Russell Baker 1925-2019

Russell Baker, one of America’s leading journalists in the last half of the 20th Century, has died at the age of 93. He was best known as a reporter and columnist for the New York Times. But he got his start in journalism on the Baltimore Sun as a police reporter beginning the late 1940s. In what may have been his first assignment as a reporter on non-criminal matters, he was sent to interview Evelyn Waugh during Waugh’s stop in Baltimore on his 1949 tour where he lectured at Loyola College of Maryland. Baker wrote about this experience in his 1989 memoir The Good Times.

Waugh was interviewed by both the morning and evening Sun papers, which had separate editorial and news staffs in the 1940s. The interviews were conducted in the the house of Charles Reeves, a local lawyer and benefactor of Loyola College, who hosted Waugh and his wife on their Baltimore visit. The Baltimore Sun (the morning paper) was represented by Baker, who grew up in blue-collar south Baltimore. As explained in his memoir, Baker had been assigned on short notice with no opportunity to research Waugh’s background. He had never read anything by Waugh, and the assignment was not explained to him. He had no time to change clothes to suit the refined tastes of north Baltimore. When he arrived, the reporter for the rival Evening Sun was already there.

Baker noticed that Waugh was dressed in the tweedy north Baltimore style, only more so–as though in parody. He also 

looked like an extremely disagreeable man. The wide pink face did not quite scowl at me, but it was a face from which the smile seemed to have faded years ago. He had the eyes of an angry bird. As I introduced myself, I thought I saw pure hostility in those eyes, but this may have been my fevered imagination at work. Hostile or not, this was clearly a man not likely to be charmed by bumbling damn-fool questions from boy reporters. (The Good Times) 

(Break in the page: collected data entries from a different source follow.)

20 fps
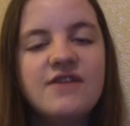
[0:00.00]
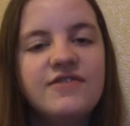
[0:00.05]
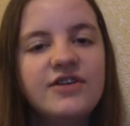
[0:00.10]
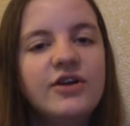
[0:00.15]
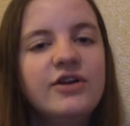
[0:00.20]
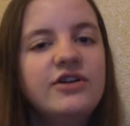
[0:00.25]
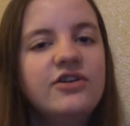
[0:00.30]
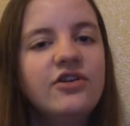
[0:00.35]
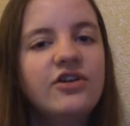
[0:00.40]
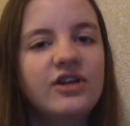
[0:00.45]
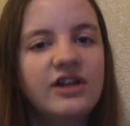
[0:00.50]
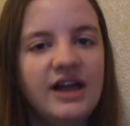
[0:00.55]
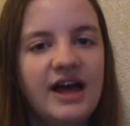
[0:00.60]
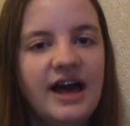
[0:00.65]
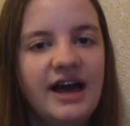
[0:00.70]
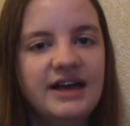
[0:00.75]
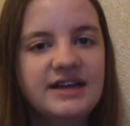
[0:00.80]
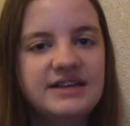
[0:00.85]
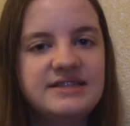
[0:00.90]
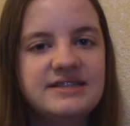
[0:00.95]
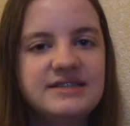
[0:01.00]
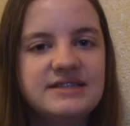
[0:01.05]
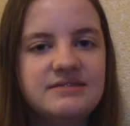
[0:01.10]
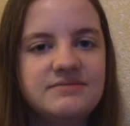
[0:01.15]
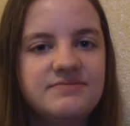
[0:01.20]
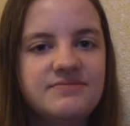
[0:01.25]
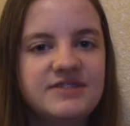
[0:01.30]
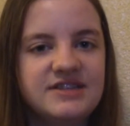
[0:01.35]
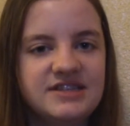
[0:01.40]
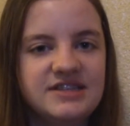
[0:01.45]
If they're in your class,
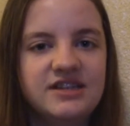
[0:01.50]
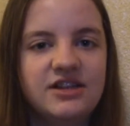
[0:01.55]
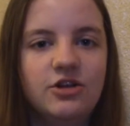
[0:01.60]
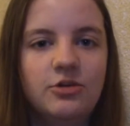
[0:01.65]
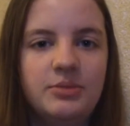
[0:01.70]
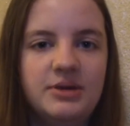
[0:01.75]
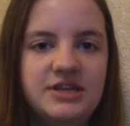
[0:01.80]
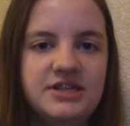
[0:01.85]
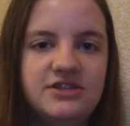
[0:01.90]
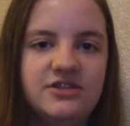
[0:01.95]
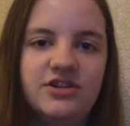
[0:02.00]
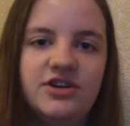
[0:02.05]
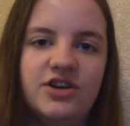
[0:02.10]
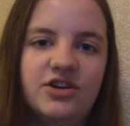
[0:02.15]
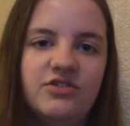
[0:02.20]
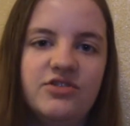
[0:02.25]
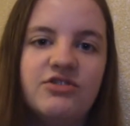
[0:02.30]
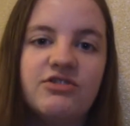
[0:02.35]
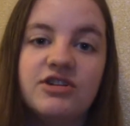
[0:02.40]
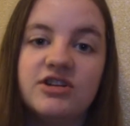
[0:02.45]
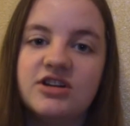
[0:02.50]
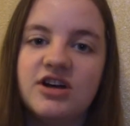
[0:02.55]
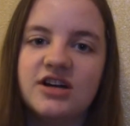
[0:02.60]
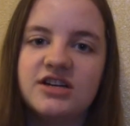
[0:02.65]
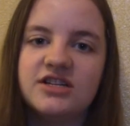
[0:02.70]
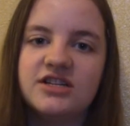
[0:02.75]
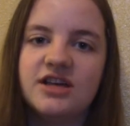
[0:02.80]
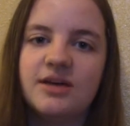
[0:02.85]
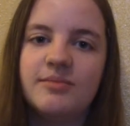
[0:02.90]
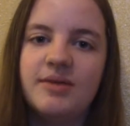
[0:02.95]
this is a little bit easier to do. You can
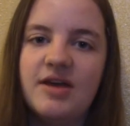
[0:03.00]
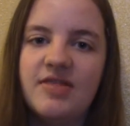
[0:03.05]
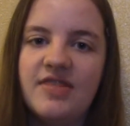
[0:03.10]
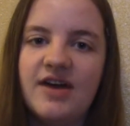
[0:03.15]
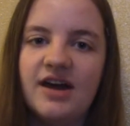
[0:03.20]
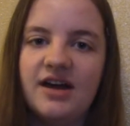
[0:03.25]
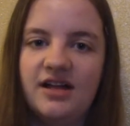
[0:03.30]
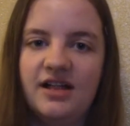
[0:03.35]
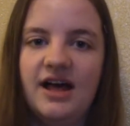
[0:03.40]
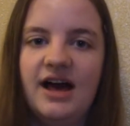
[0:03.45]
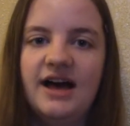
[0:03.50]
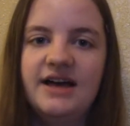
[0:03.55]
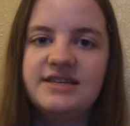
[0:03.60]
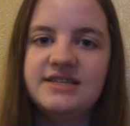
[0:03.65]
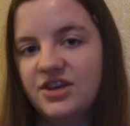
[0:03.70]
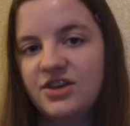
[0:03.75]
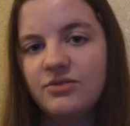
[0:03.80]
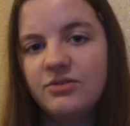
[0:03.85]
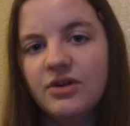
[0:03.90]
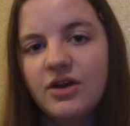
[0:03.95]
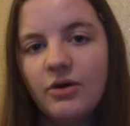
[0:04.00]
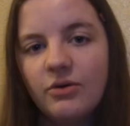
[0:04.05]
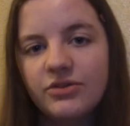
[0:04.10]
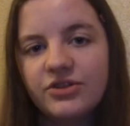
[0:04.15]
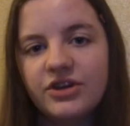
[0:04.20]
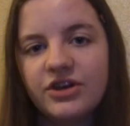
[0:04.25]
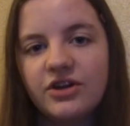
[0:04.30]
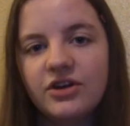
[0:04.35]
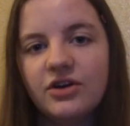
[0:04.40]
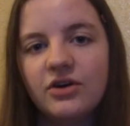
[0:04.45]
talk to them in that class. You can go
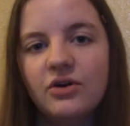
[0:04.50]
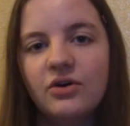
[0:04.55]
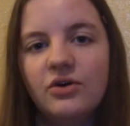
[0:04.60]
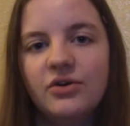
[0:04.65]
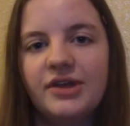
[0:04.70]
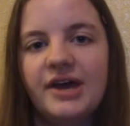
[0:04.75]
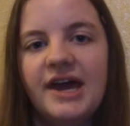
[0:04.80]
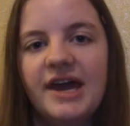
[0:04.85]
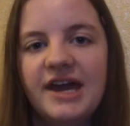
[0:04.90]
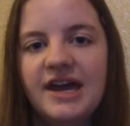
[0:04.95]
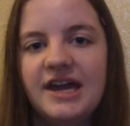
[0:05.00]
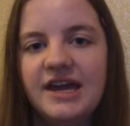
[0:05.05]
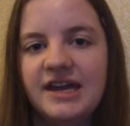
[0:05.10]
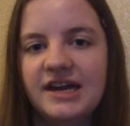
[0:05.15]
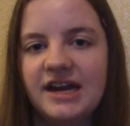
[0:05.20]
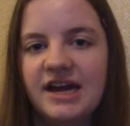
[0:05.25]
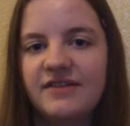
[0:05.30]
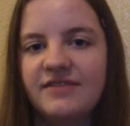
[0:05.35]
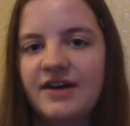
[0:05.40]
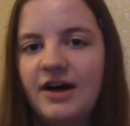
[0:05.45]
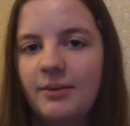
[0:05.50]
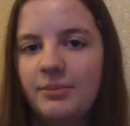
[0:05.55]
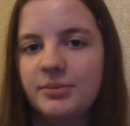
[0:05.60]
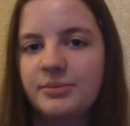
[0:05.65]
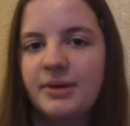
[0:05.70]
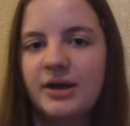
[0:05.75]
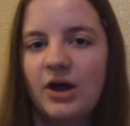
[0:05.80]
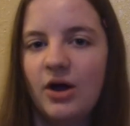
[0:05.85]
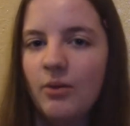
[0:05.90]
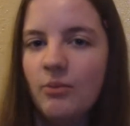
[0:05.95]
with the good old, hey, can I have help
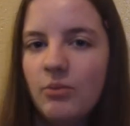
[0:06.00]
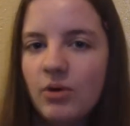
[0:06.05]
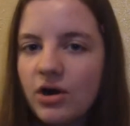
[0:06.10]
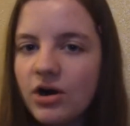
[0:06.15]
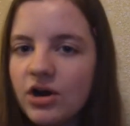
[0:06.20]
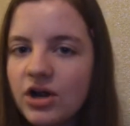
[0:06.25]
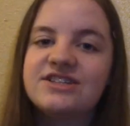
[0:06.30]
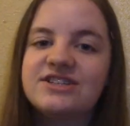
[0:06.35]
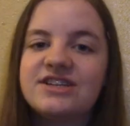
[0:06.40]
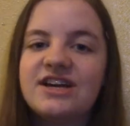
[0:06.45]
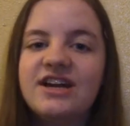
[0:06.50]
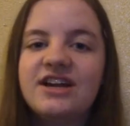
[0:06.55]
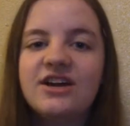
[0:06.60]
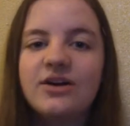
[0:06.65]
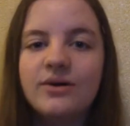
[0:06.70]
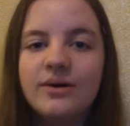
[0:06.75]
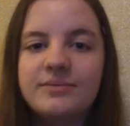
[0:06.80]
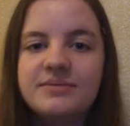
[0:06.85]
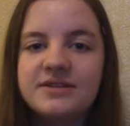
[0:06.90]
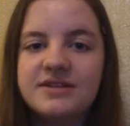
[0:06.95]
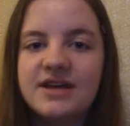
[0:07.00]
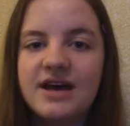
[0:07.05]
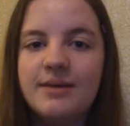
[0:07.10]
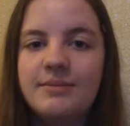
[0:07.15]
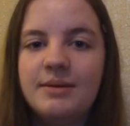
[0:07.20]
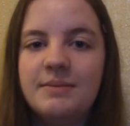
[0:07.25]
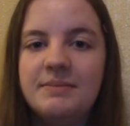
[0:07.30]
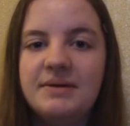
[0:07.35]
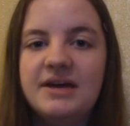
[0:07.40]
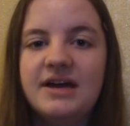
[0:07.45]
with my homework? Just kind of go up to
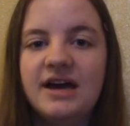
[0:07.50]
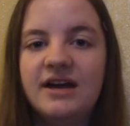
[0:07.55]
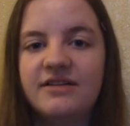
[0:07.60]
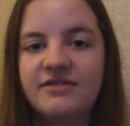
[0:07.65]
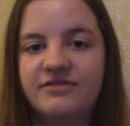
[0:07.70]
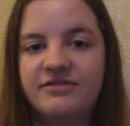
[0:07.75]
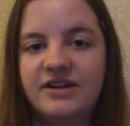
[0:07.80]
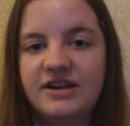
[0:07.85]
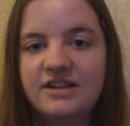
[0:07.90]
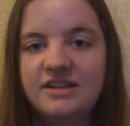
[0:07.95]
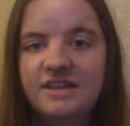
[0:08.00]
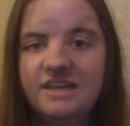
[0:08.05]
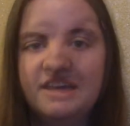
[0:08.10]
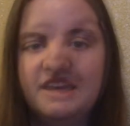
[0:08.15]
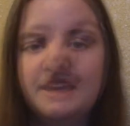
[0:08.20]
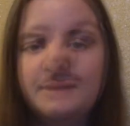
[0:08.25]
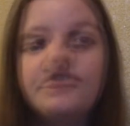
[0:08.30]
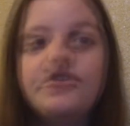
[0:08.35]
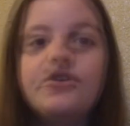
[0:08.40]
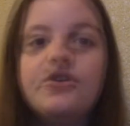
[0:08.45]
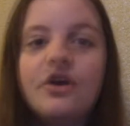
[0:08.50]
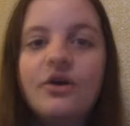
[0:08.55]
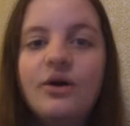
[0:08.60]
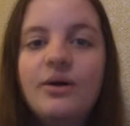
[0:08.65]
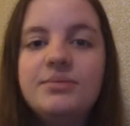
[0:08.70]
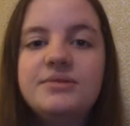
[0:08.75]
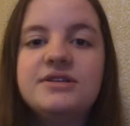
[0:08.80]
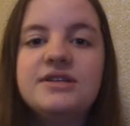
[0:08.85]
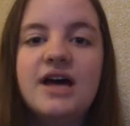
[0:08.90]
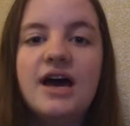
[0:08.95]
them and be kind of friendly. If you go
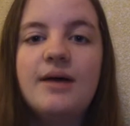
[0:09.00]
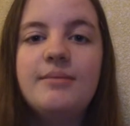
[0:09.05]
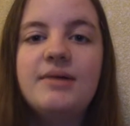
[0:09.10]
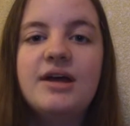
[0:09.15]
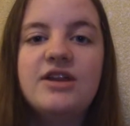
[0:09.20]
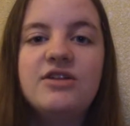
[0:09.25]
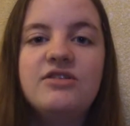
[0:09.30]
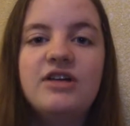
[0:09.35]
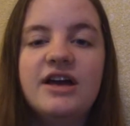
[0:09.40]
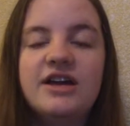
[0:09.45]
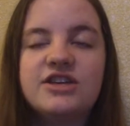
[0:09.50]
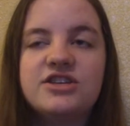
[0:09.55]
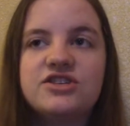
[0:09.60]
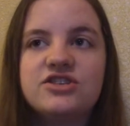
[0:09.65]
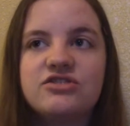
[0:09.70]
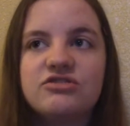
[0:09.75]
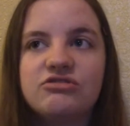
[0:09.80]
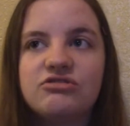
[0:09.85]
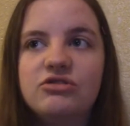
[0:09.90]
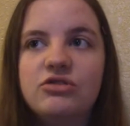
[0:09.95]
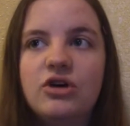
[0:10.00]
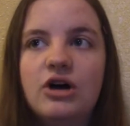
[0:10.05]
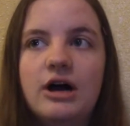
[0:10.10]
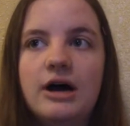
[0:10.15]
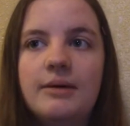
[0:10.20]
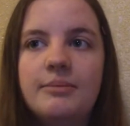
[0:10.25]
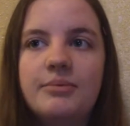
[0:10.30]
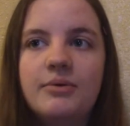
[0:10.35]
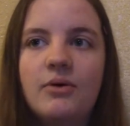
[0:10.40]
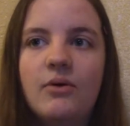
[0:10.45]
up to them and you like screw
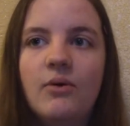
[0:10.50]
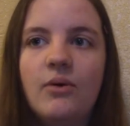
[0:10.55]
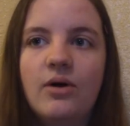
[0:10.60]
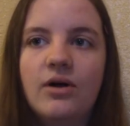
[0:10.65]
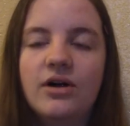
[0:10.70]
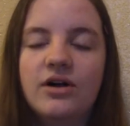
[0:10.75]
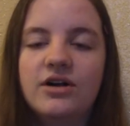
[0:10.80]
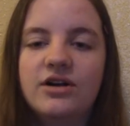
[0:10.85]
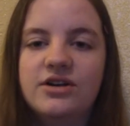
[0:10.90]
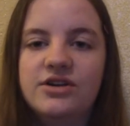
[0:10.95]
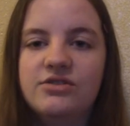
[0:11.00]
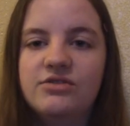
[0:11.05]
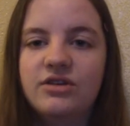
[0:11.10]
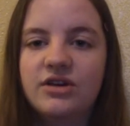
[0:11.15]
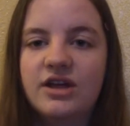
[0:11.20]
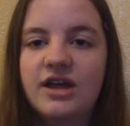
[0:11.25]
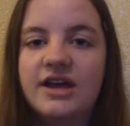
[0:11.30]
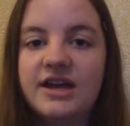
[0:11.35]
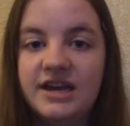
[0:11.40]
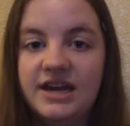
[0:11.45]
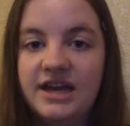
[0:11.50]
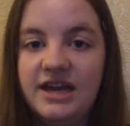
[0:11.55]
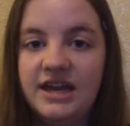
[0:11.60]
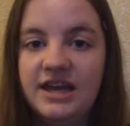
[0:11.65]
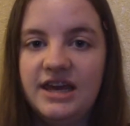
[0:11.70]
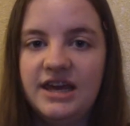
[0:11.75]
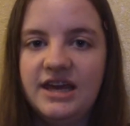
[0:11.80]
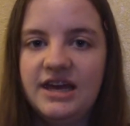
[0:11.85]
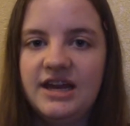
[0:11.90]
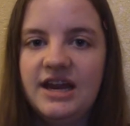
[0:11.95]
up or you look like an
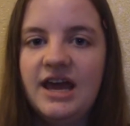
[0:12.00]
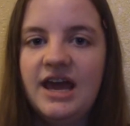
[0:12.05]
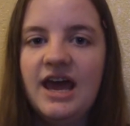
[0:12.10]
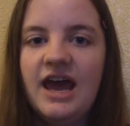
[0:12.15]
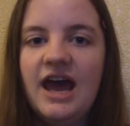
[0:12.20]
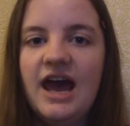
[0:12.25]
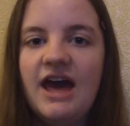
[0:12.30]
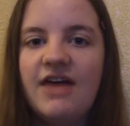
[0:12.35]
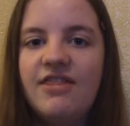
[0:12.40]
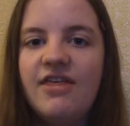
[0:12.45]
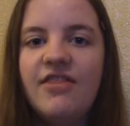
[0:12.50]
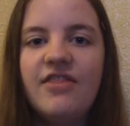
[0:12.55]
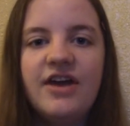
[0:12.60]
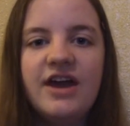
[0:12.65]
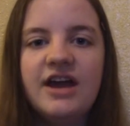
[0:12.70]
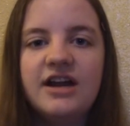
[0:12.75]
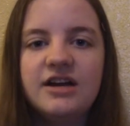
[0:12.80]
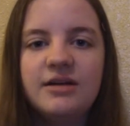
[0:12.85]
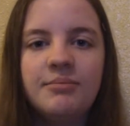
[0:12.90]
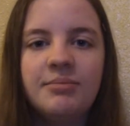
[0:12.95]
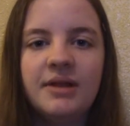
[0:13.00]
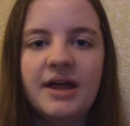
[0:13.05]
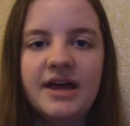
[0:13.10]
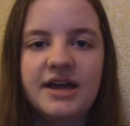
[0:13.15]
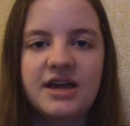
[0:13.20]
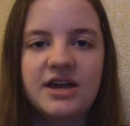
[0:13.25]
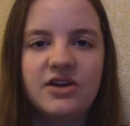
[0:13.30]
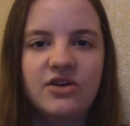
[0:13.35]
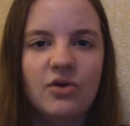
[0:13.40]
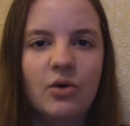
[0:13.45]
idiot and then they end up
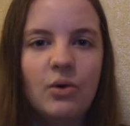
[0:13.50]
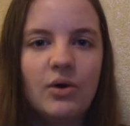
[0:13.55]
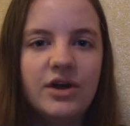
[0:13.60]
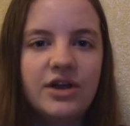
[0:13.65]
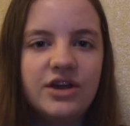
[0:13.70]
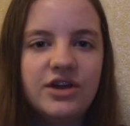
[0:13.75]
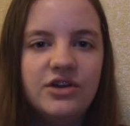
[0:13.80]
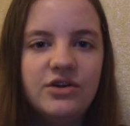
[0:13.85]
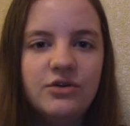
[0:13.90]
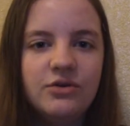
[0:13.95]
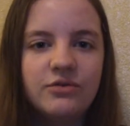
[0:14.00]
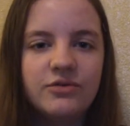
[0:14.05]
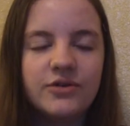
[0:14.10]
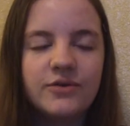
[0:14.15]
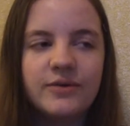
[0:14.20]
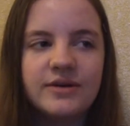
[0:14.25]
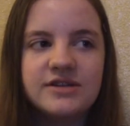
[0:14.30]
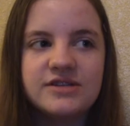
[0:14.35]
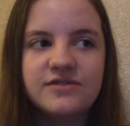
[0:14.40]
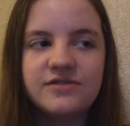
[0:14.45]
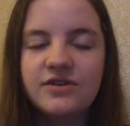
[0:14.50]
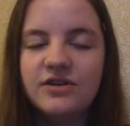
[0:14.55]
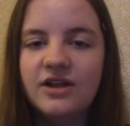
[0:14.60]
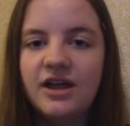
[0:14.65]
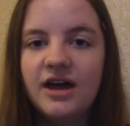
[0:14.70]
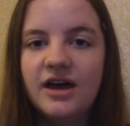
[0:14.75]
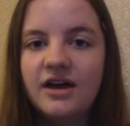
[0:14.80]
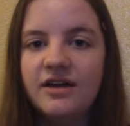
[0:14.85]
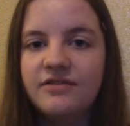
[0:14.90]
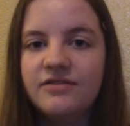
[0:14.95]
like ignoring you for the rest of your
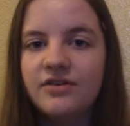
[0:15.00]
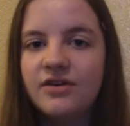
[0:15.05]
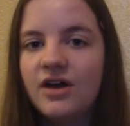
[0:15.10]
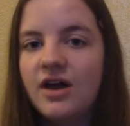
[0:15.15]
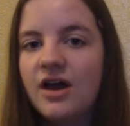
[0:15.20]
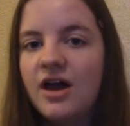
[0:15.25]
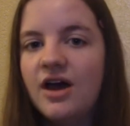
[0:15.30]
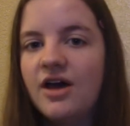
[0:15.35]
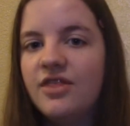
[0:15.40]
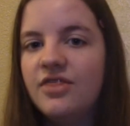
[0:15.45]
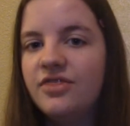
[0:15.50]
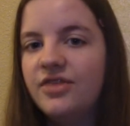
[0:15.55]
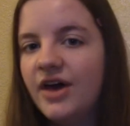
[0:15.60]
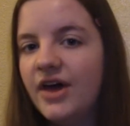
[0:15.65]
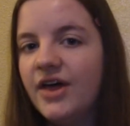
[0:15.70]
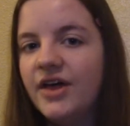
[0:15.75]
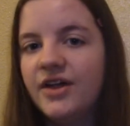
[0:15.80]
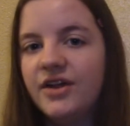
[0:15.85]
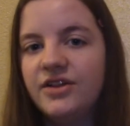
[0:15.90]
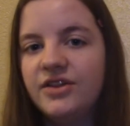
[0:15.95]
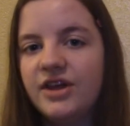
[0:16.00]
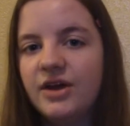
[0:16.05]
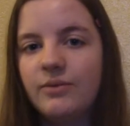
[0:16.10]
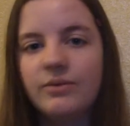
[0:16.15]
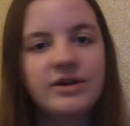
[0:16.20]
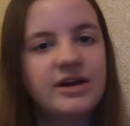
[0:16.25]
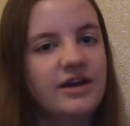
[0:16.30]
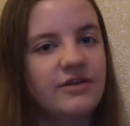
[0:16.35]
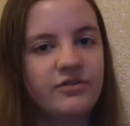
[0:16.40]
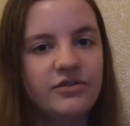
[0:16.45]
life, then they
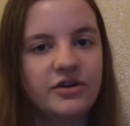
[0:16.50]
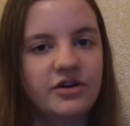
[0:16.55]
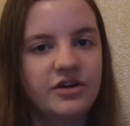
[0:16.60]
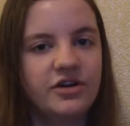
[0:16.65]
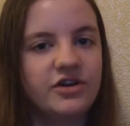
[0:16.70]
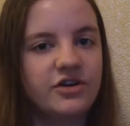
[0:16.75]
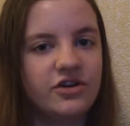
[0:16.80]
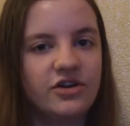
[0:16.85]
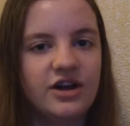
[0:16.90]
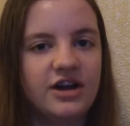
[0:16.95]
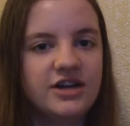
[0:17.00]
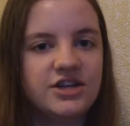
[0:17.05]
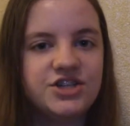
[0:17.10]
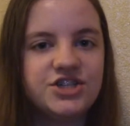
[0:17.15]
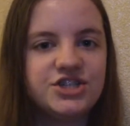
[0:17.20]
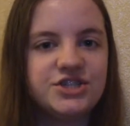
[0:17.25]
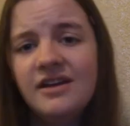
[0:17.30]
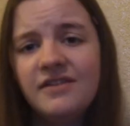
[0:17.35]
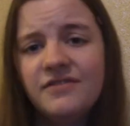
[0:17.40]
were never a good crush.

Baker was further spooked by the Evening Sun reporter, James Bready, a brilliant and experienced feature writer. 

Searching his brain, Baker came up with one fact about Waugh—his conversion to Roman Catholicism. The interview took place just after reports that the Communist government of Hungary had imprisoned Cardinal Josef Mindszenty. In desperation, Baker asked Waugh how he felt about the Cardinal’s imprisonment. Although a how-do-you-feel question was, according to Baker, the sure sign of an amateur in the news business, it worked well on Waugh, who became animated and spoke his mind about what he considered an outrageous action.

Waugh’s reaction became the basis of Baker’s report of the interview in the Sun:

“I can say nothing but what the whole world says. It is pure martyrdom in an age of martyrs. Cardinal Spellman summed the whole thing up quite admirably, I think, in his sermon  Sunday. It shows quite clearly how low the prestige of the West has fallen.”

Mr Waugh, a short boyish-looking man with intense, inquiring eyes and a decisive way of speaking, went on to talk of the so-called “religious revival” in modern letters. “I see no reason to account for it,” he said. “Man is a religious animal. It is abnormal for him not to be religious.”

Baker also included some of Waugh’s responses to questions that may have been asked by Bready, who knew about Waugh’s recent trip to Hollywood. According to Waugh, Aldous Huxley was surrounded by a “bunch of loonies” involved in what they called mysticism: “Huxley is not an irreligious man. He’s just lost in a hopeless fog…. Mysticism implies contact with the supernatural and is a part of Christianity.” When asked about themes of The Loved One (which Bready had obviously read), Waugh responded: “Forest Lawn is the best ordered part of the cinema world. There, all the bodies are properly sorted and placed.” As to whether he would return to Hollywood, Waugh responded: “I’ve seen Hollywood. There’s no point in going back.”

The article concluded:

Asked whether his reputation as a writer of satire makes people expect to find him bitter, Mr Waugh replied, “I don’t know what they expect; but they’re certainly disappointed if they do.” Mr Waugh was right. He creates the impression of being a sober man of faith rather than a cynic.

Baker had his story printed, with no byline, on page 18: “Waugh, Novelist, Calls Trial of Cardinal ‘Martyrdom’” (Baltimore Sun, 8 Feb. 1949). The story is accompanied by a photo which looks as if it were taken for the occasion.

The foregoing account of Russell Baker’s interview of Evelyn Waugh appeared in slightly different form in “’Something Entirely Unique’: Evelyn Waugh’s 1948-49 Tours of North America, Part 3, Baltimore”,  by John McGinty and Jeffrey Manley. Evelyn Waugh Studies, No. 44.2, Autumn 2013.